What you should do.
Leaving the pictures aside, restate all of the data exactly.

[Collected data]
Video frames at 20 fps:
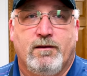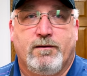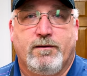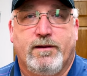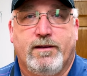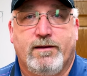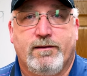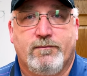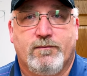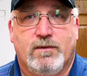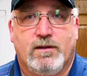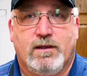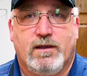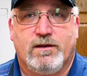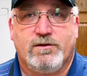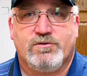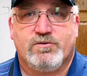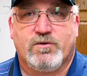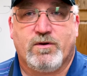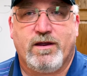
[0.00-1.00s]
right?
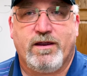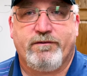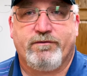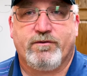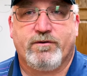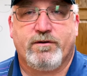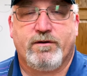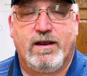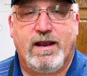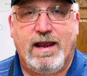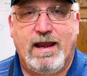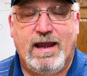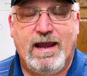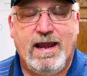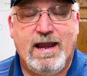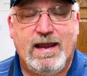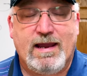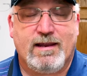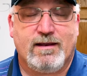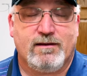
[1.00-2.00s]
A driver
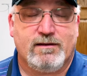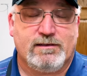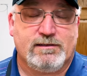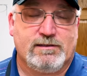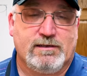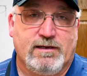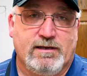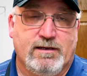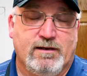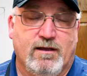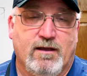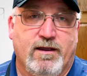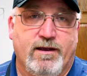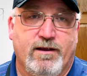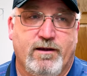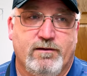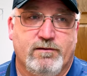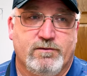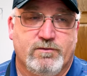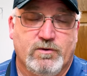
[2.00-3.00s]
and an
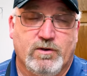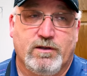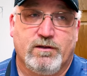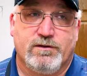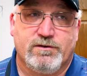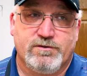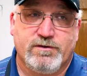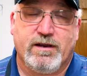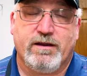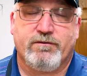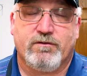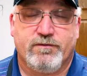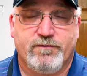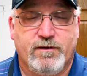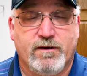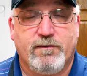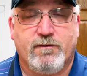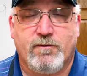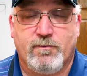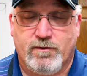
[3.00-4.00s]
iron. Well, the driver,
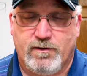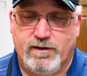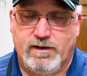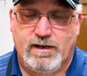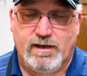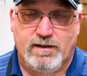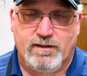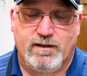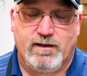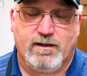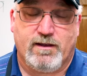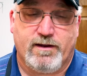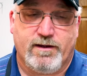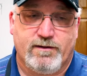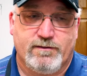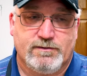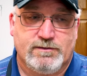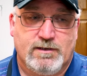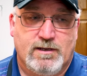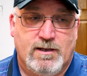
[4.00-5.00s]
fairway wood, and the
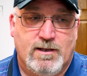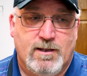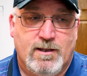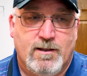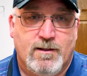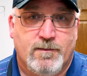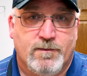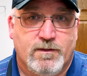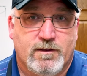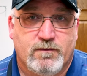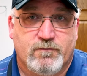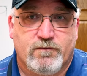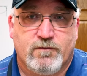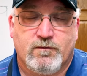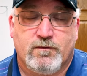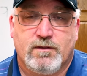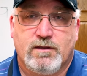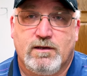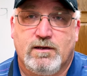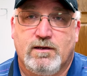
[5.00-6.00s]
irons. And
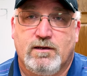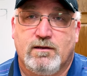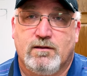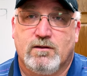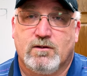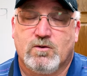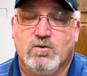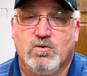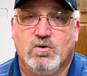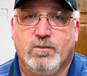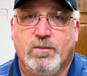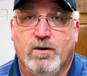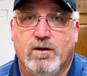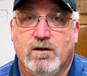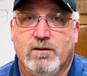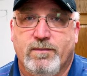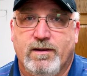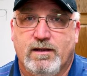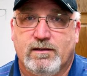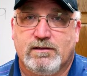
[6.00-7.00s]
the cool
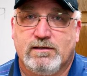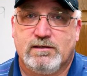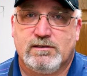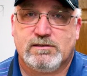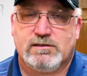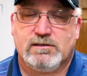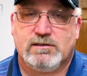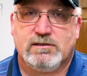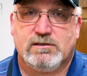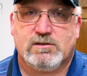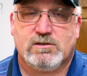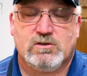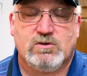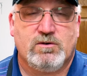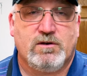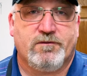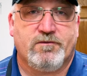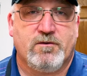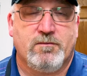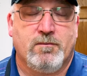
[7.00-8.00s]
part about this is two
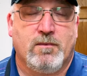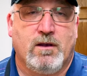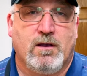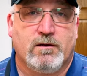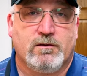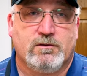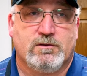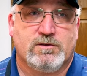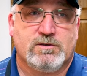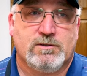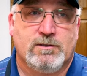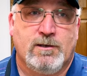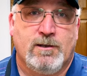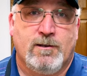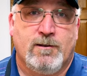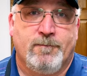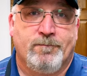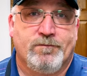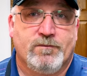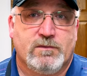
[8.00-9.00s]
different models,
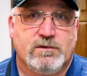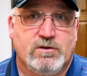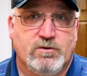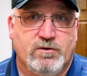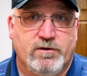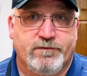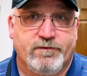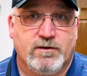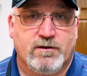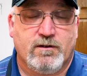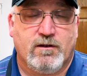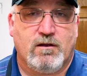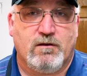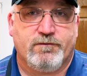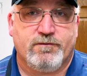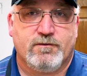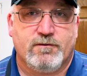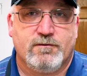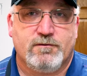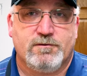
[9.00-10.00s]
two different
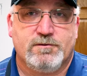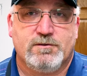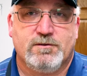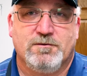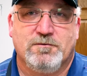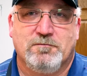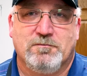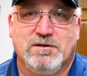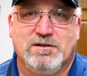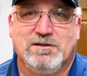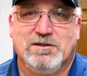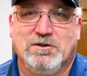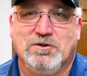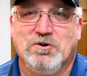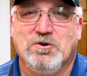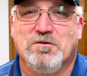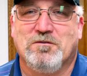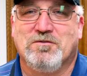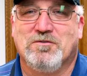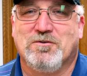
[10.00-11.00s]
golfers, but the
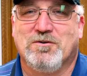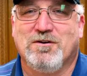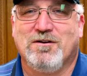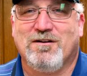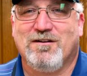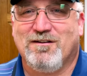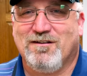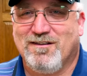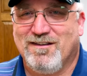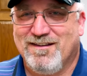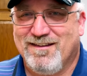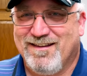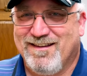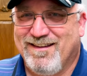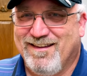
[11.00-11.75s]
overall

Solution to the problem.
Video frames at 20 fps:
[0.00-1.00s]
right?
[1.00-2.00s]
A driver
[2.00-3.00s]
and an
[3.00-4.00s]
iron. Well, the driver,
[4.00-5.00s]
fairway wood, and the
[5.00-6.00s]
irons. And
[6.00-7.00s]
the cool
[7.00-8.00s]
part about this is two
[8.00-9.00s]
different models,
[9.00-10.00s]
two different
[10.00-11.00s]
golfers, but the
[11.00-11.75s]
overall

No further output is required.